(Exercise prompt):
Match the string "video" against each line below, and copy every line that matches.

—————

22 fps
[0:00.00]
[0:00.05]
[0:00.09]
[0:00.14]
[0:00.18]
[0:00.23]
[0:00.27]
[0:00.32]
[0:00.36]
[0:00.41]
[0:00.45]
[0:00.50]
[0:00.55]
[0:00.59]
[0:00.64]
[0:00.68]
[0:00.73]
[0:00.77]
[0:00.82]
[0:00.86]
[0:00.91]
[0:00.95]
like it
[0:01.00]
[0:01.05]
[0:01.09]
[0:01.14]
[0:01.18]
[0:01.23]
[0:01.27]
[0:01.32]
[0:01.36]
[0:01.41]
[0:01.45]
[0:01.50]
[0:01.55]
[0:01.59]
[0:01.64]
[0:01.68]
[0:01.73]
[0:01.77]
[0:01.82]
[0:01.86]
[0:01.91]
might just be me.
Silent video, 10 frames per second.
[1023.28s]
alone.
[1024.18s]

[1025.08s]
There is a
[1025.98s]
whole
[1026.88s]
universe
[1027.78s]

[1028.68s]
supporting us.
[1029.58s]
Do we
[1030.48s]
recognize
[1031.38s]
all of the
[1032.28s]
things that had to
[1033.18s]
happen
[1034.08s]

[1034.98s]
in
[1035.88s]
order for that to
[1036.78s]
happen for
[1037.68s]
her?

—————

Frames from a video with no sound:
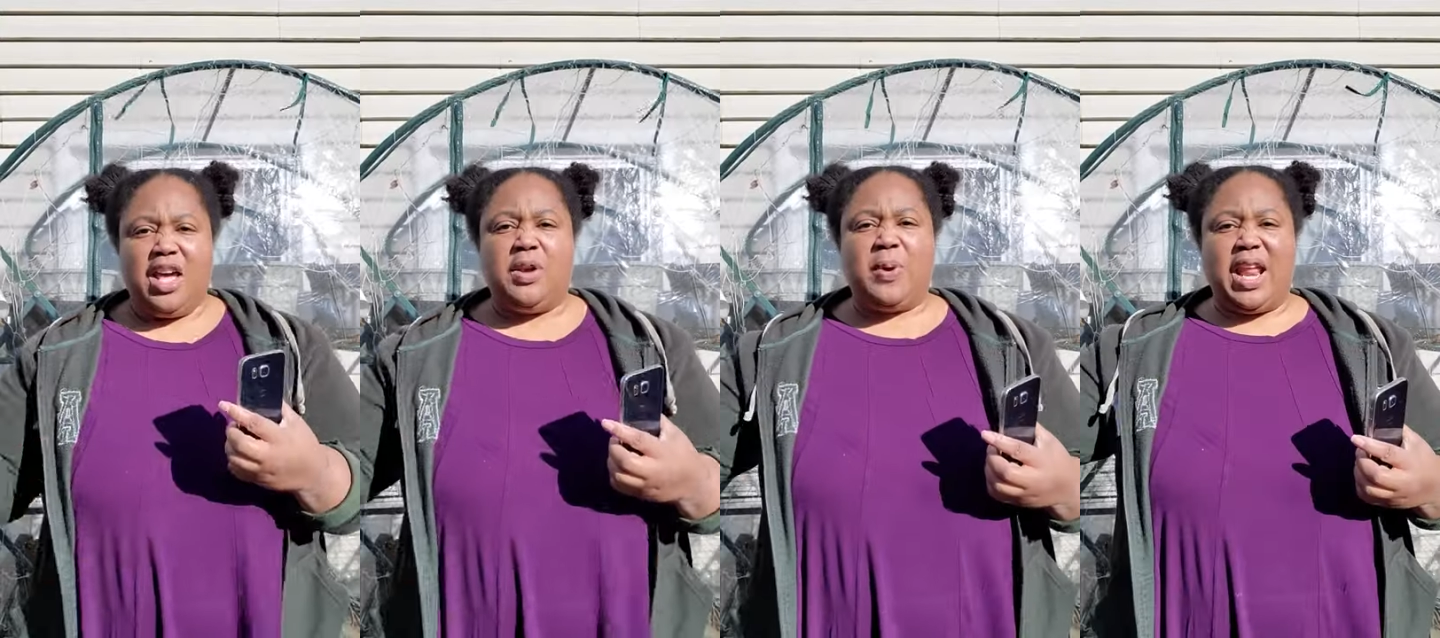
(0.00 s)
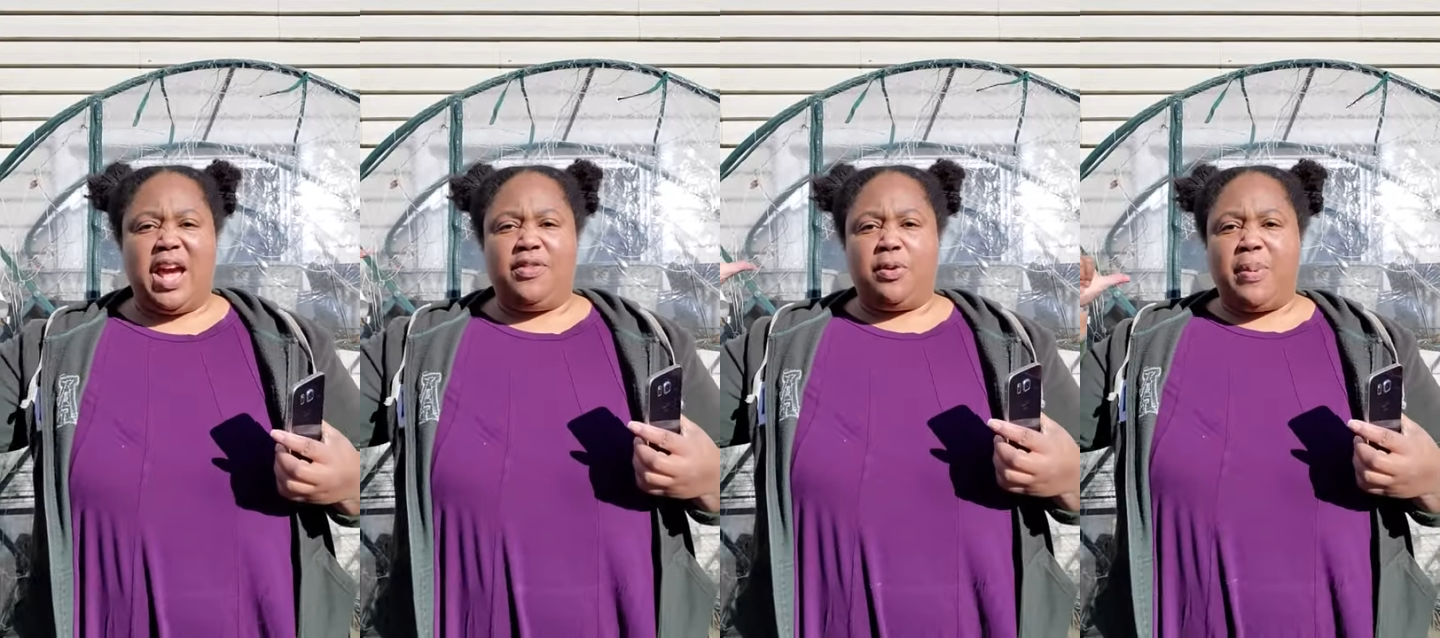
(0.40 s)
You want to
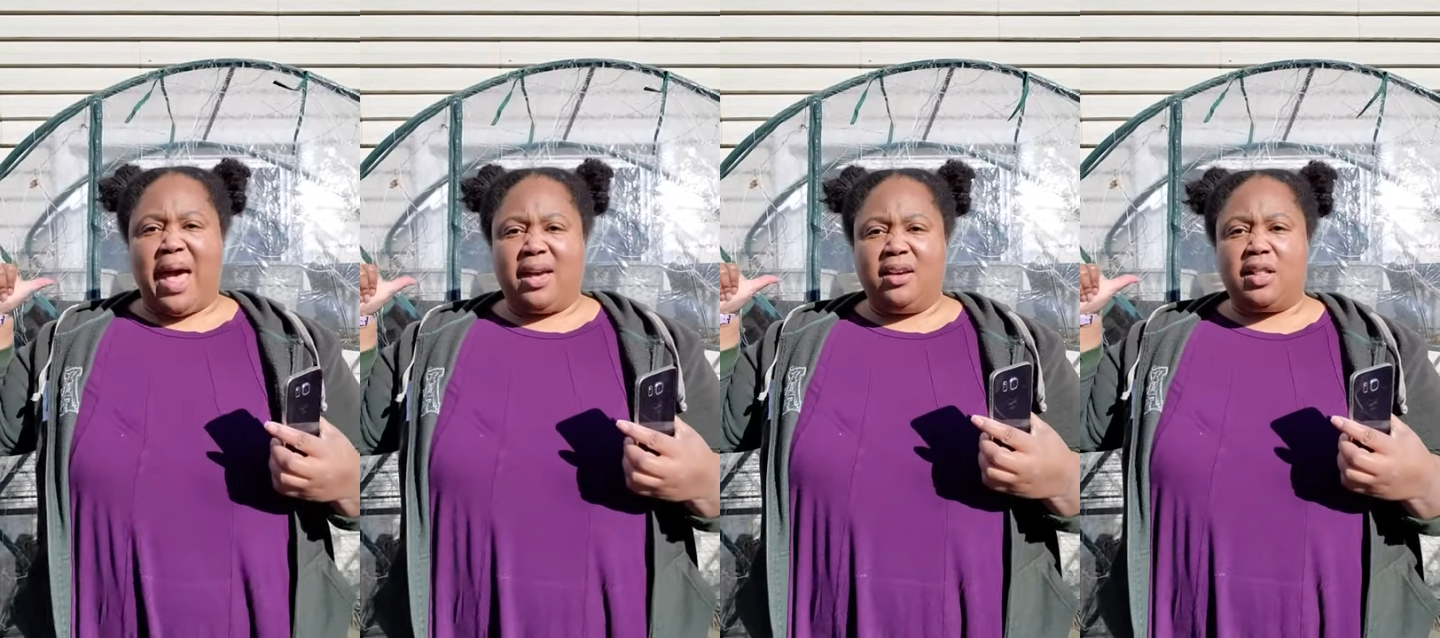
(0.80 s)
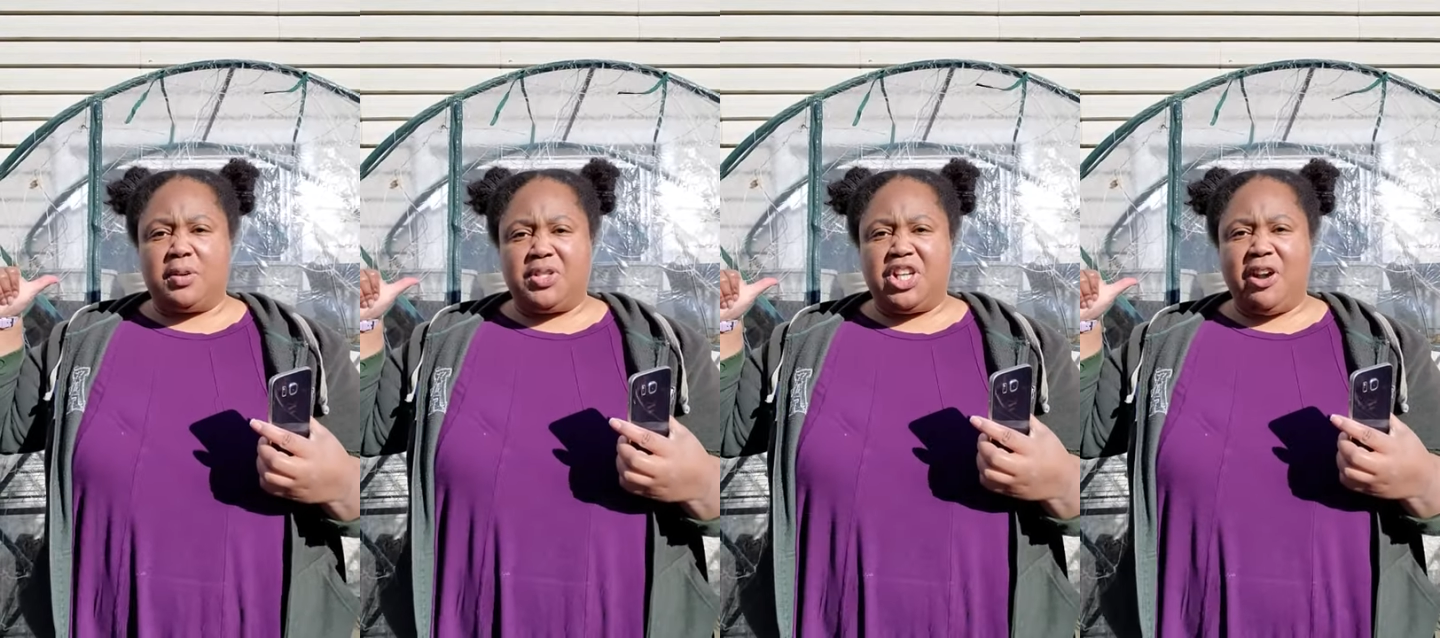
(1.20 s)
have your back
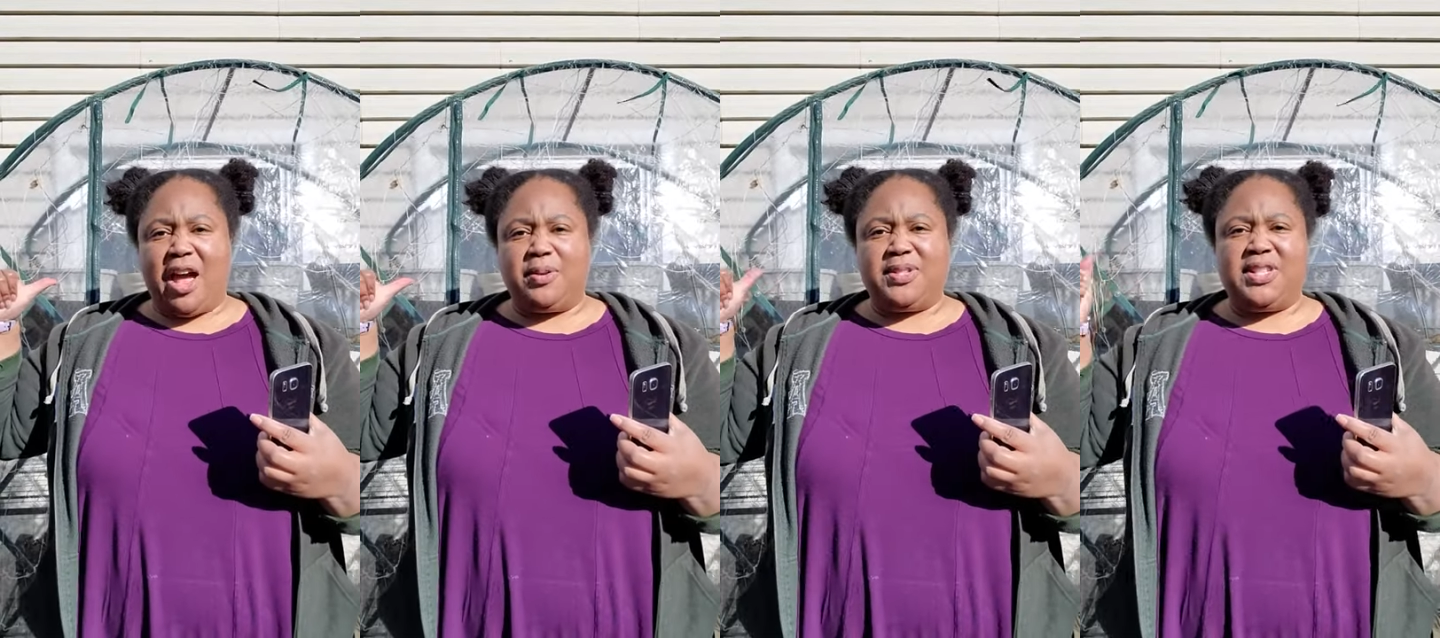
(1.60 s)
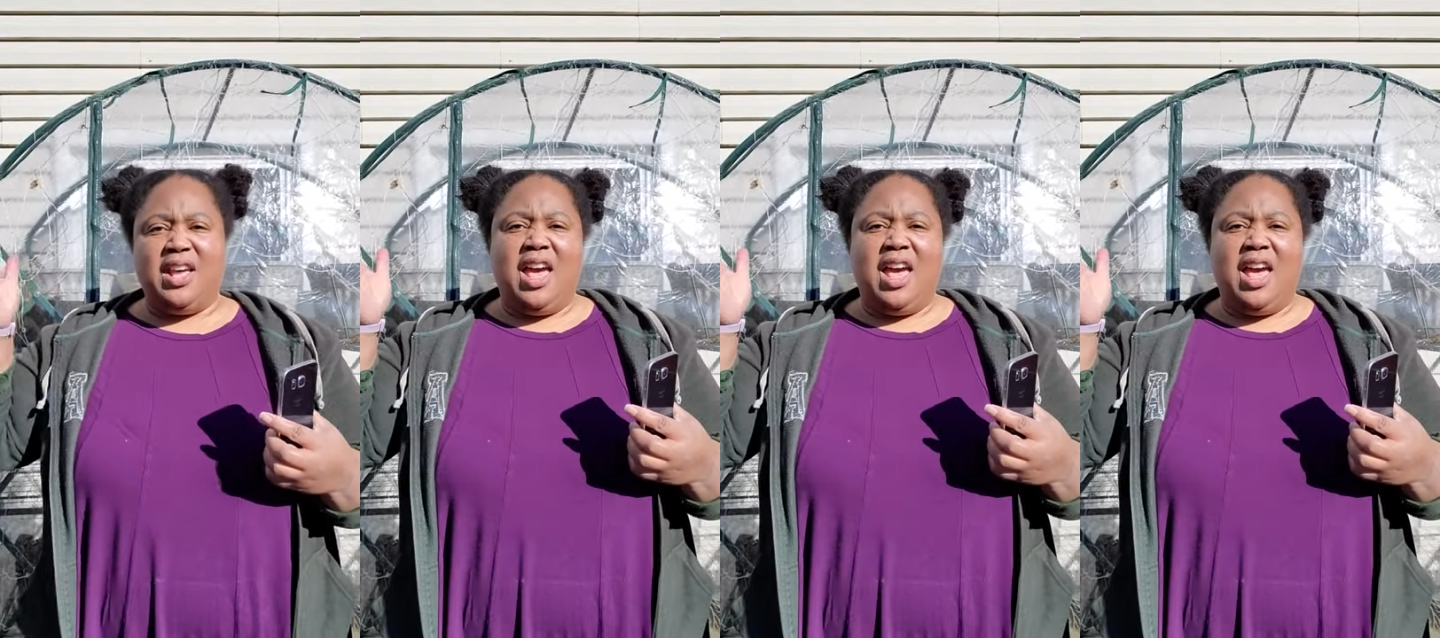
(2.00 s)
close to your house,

—————

(Written solution):
Silent video, 10 frames per second.
Frames from a video with no sound:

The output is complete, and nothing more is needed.